» **Goal of the exercise**: Find the line with "[0:13.00-0:14.00]" in the records below. Output exactly from there until after the line with "[0:17.00-0:17.08]", without pictures.
Records provided Start Marker
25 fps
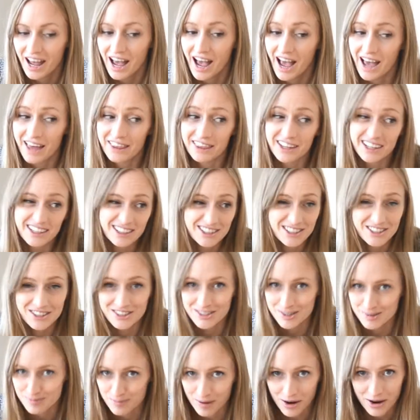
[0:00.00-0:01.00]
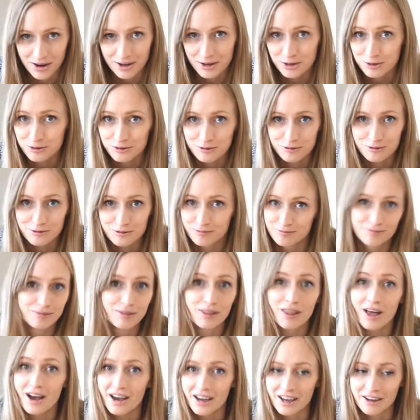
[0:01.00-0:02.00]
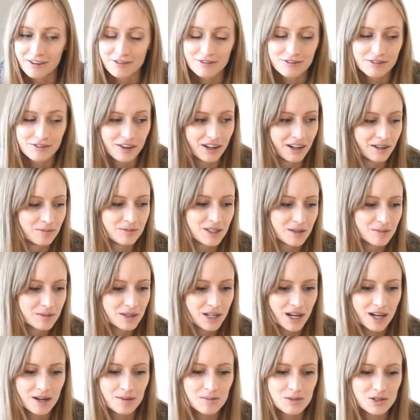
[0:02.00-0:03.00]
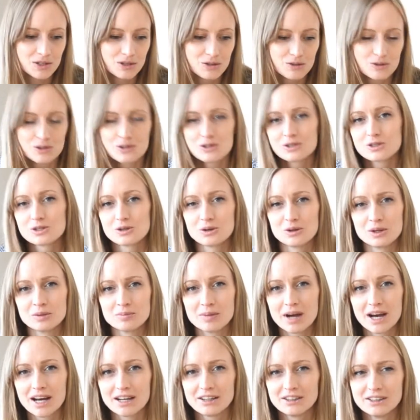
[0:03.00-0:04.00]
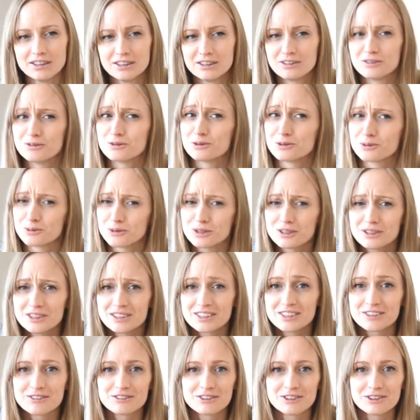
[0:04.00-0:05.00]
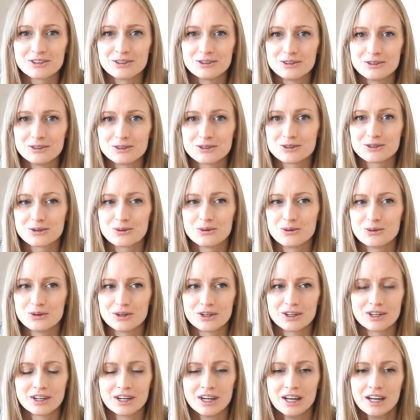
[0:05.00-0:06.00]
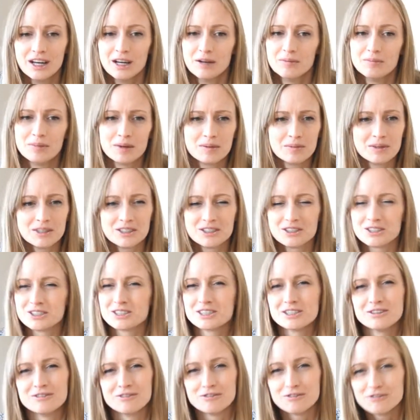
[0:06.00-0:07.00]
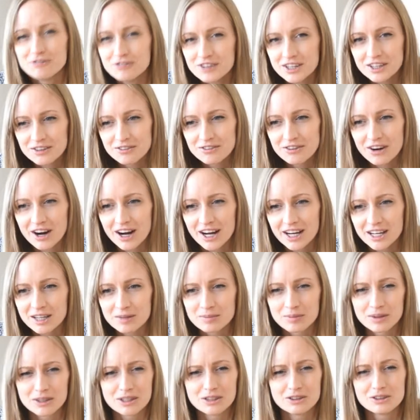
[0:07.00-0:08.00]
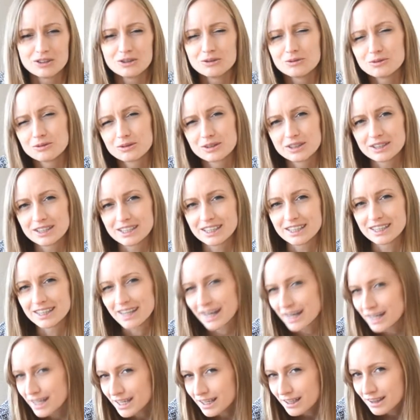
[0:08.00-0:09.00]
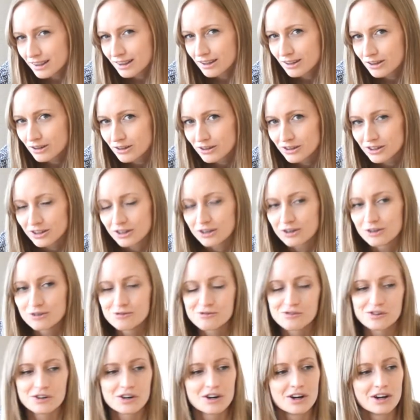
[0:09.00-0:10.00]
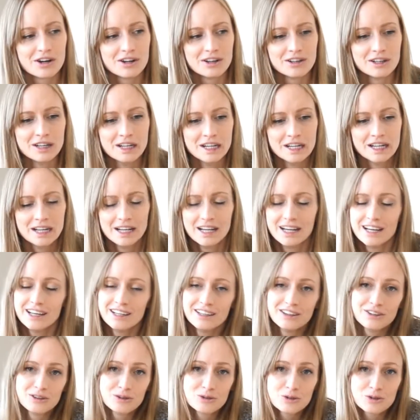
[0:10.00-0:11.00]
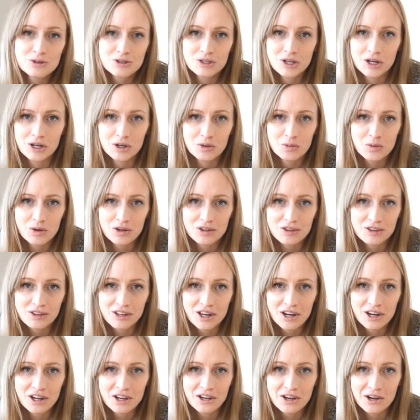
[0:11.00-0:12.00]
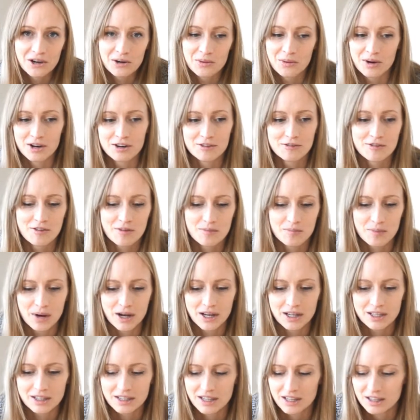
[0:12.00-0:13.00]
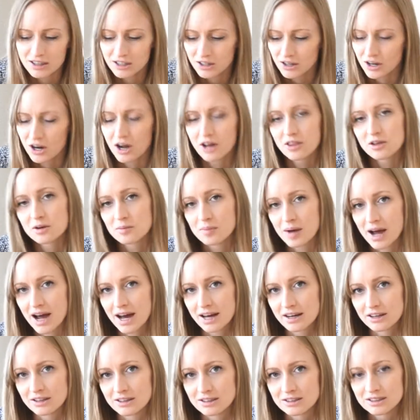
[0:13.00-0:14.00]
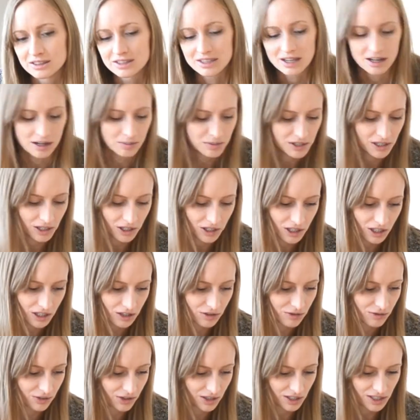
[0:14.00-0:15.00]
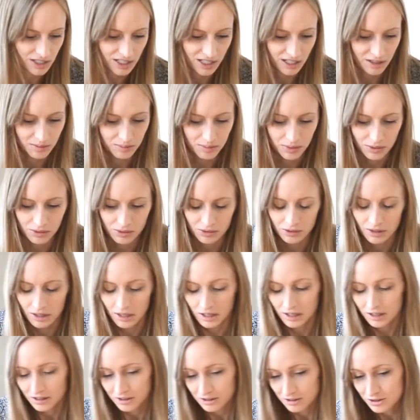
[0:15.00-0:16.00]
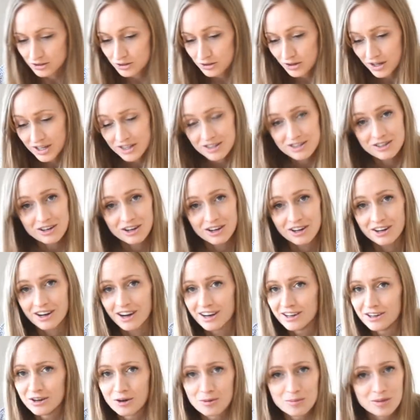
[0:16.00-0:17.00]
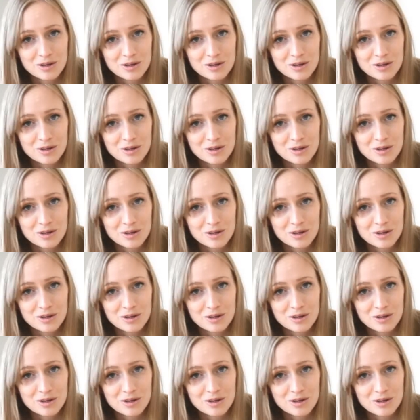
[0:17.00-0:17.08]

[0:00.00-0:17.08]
And that's just part of life. Sometimes you use a sewing pattern and it was really difficult, or maybe it just didn't fit right, but you don't really like the look overall, and those are worth letting go of. But then there are other patterns, such as, for example, the straight skirt. I know I'm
Records provided End Marker
» **Response to the exercise**:
[0:13.00-0:14.00]
[0:14.00-0:15.00]
[0:15.00-0:16.00]
[0:16.00-0:17.00]
[0:17.00-0:17.08]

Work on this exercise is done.